While the U.S. has long been a world leader in the area of freshwater fish hatcheries, we lag behind other countries in the area of saltwater fish hatcheries. from foreign countries supplies a growing amount of for U.S. consumers. Developing a stronger U.S. aquaculture industry would not only produce more U.S. jobs, but would also help to provide the additional food source that U.S. consumers are increasingly demanding without putting additional pressure on wild stocks that are so important to recreational anglers. With a growing U.S. population, hatcheries, both freshwater and saltwater, are increasingly important to future recreational fishing opportunities.

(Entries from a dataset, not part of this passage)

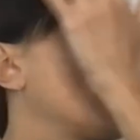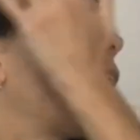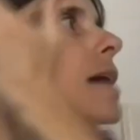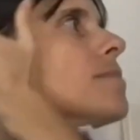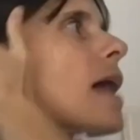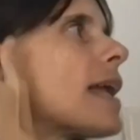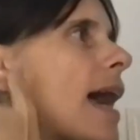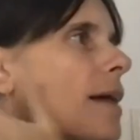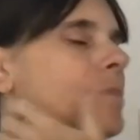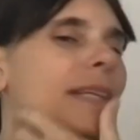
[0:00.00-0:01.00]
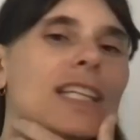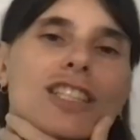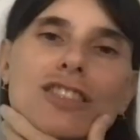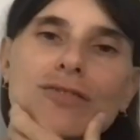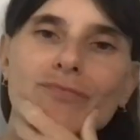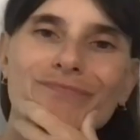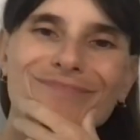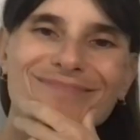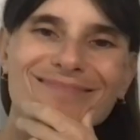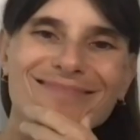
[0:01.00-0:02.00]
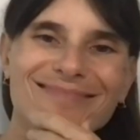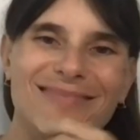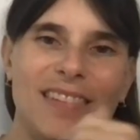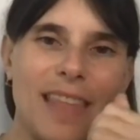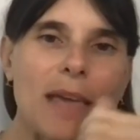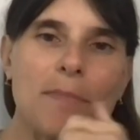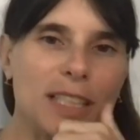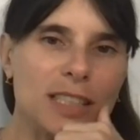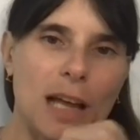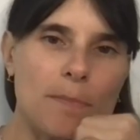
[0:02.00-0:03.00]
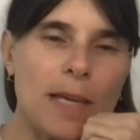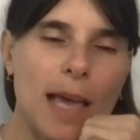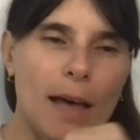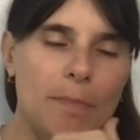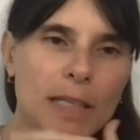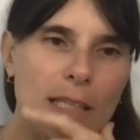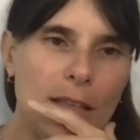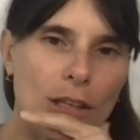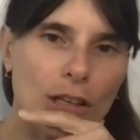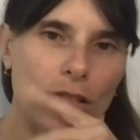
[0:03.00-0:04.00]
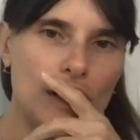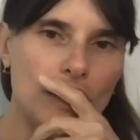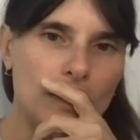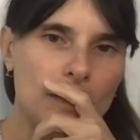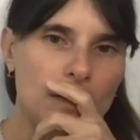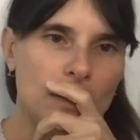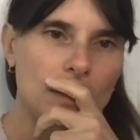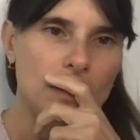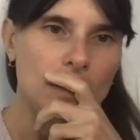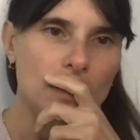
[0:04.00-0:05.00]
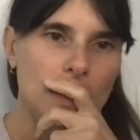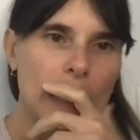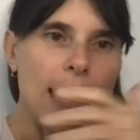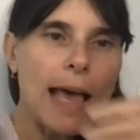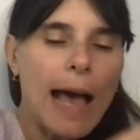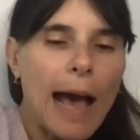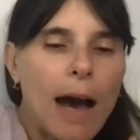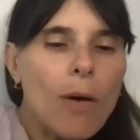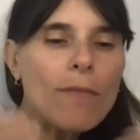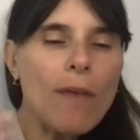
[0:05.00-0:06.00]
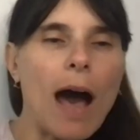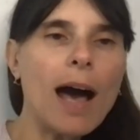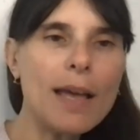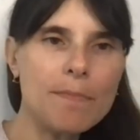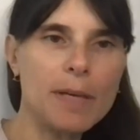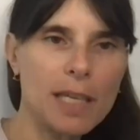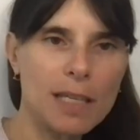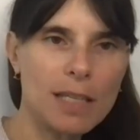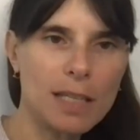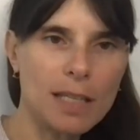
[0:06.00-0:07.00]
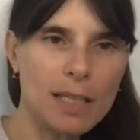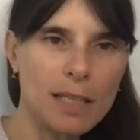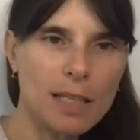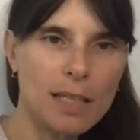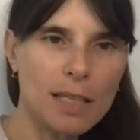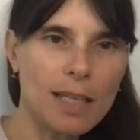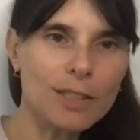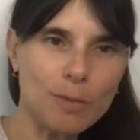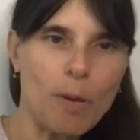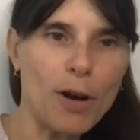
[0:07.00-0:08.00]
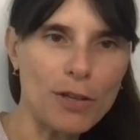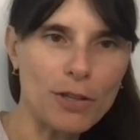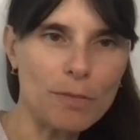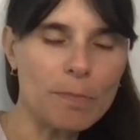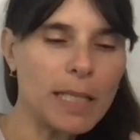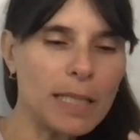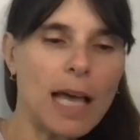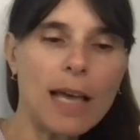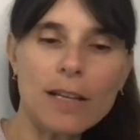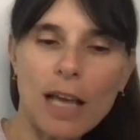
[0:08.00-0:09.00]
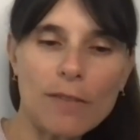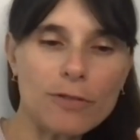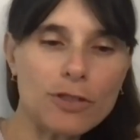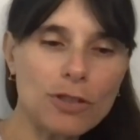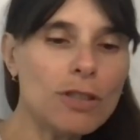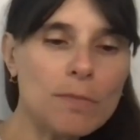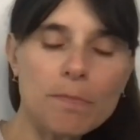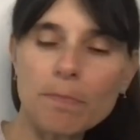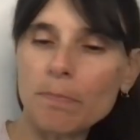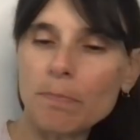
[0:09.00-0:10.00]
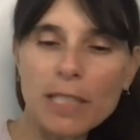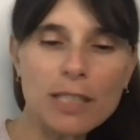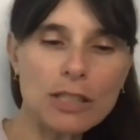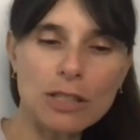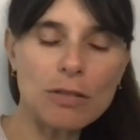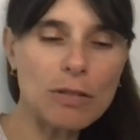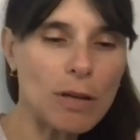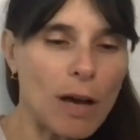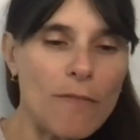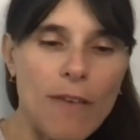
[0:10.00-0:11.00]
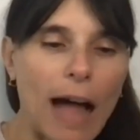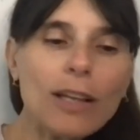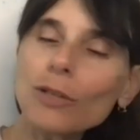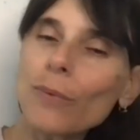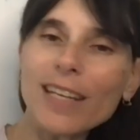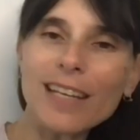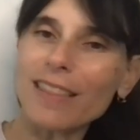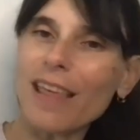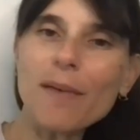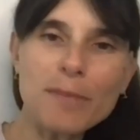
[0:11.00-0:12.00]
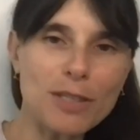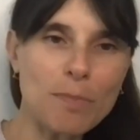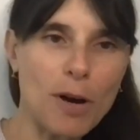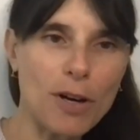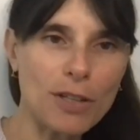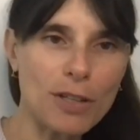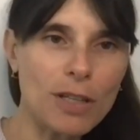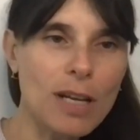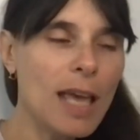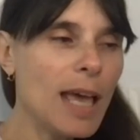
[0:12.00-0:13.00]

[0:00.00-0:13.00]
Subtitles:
I'm not happy. They must not be happy either. How have I been as a partner? Because I have sure been evaluating them as a partner.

In the U.S., fish hatcheries are operated by state, federal or private entities for a variety of purposes including food production, fish restoration and to supplement recreational fisheries. The U.S. Fish and Wildlife Service’s National Fish Hatchery System serves numerous and vital core functions for fisheries management. These core components, such as restoration, recovery, conservation genetics and fish health, contribute not only to the Service’s Fisheries Program, but also to state, tribal and compact goals and objectives in aquatic resource conservation. The Service’s hatchery system also serves valuable research and support functions that are used by all other hatchery types – state and private. These essential hatchery components need to be maintained as conservation, social and economic contributions to the nation.

In recent years hatcheries from each of these sectors have been criticized. Claims of genetically inferior fish, water quality problems, disease and non-native species introductions are frequently leveled at hatcheries, often by those with a bias against hatcheries. While it is critical that hatchery operations be operated responsibly, it is imperative that the role fish hatcheries play in fisheries management be properly evaluated in terms of outcomes such as restoration, recovery, mitigation, overall fish population objectives, and angler needs. In most states the operation of hatcheries is licensed by the state to insure compliance with food and or environmental health standards.

Many hatcheries - federal and state hatcheries in particular - are not raising fish for the sake of raising fish, but are doing so to meet specific objectives developed by federal, state, tribal and even private biologists.

In addition, the Aquatic Animal Drug Approval Program (AADAP), officially established in 2003 in Bozeman, Mont., has the goal of obtaining FDA-approved and EPA-compliant new animal drugs for use in federal, state, tribal and private aquaculture programs throughout the United States. The AADAP builds on long-standing partnerships between the Service and over 50 federal, state, tribal and/or private agencies and organizations. AADAP, in its role of obtaining new approved drugs and chemicals for aquatic species, is integral to the Service’s successful stewardship of our natural resources.

The federal Fish Health Center provides state-of-the-art fish disease diagnostic and fish health certification services to national and state fish hatcheries and private fish farms and leads research into understanding Largemouth Bass Virus and its impacts, among other diseases. Triploid grass carp inspections and certification are provided on a reimbursable basis to private fish farmers and for natural resource agencies in the United States and other countries. The federal Fish Technology Center works to improve and enhance fisheries management by providing consolidated technical operational support for NFHS fisheries operations, fish culture technical development, and technical assistance to private aquaculture. It is comprised of a cryopreservation lab, a conservation genetics laboratory, and the National Fish Strain registry.